WORK INSTRUCTIONS:
Omit the pictures found among the records and print everything else exactly as it stands.
Content starts
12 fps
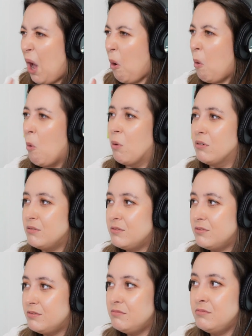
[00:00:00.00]
Oh, you took
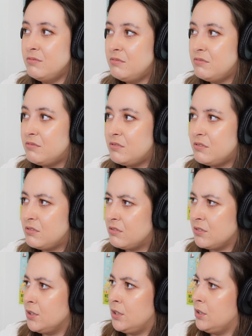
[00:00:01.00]
me for everything
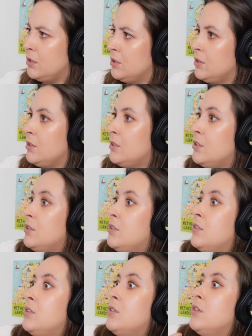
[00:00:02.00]
that I had and
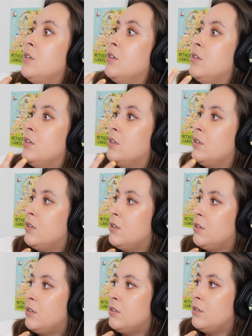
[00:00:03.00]
kicked me out of
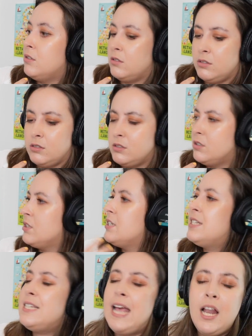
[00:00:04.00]
my own.
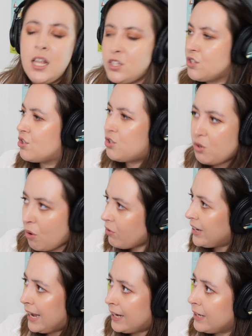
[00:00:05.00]
Tell us your
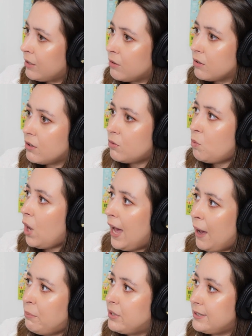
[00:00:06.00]
story, Ellie. What
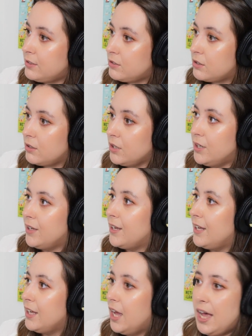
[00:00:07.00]
happened?
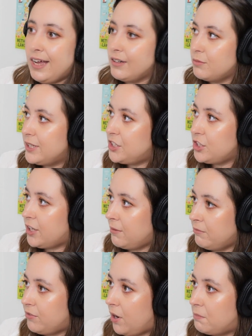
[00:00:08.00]
Hun, where'd you
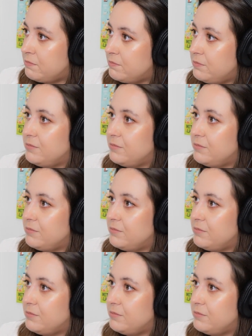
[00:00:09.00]
come from?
Content ends
FINISHED TASK:
12 fps
[00:00:00.00]
Oh, you took
[00:00:01.00]
me for everything
[00:00:02.00]
that I had and
[00:00:03.00]
kicked me out of
[00:00:04.00]
my own.
[00:00:05.00]
Tell us your
[00:00:06.00]
story, Ellie. What
[00:00:07.00]
happened?
[00:00:08.00]
Hun, where'd you
[00:00:09.00]
come from?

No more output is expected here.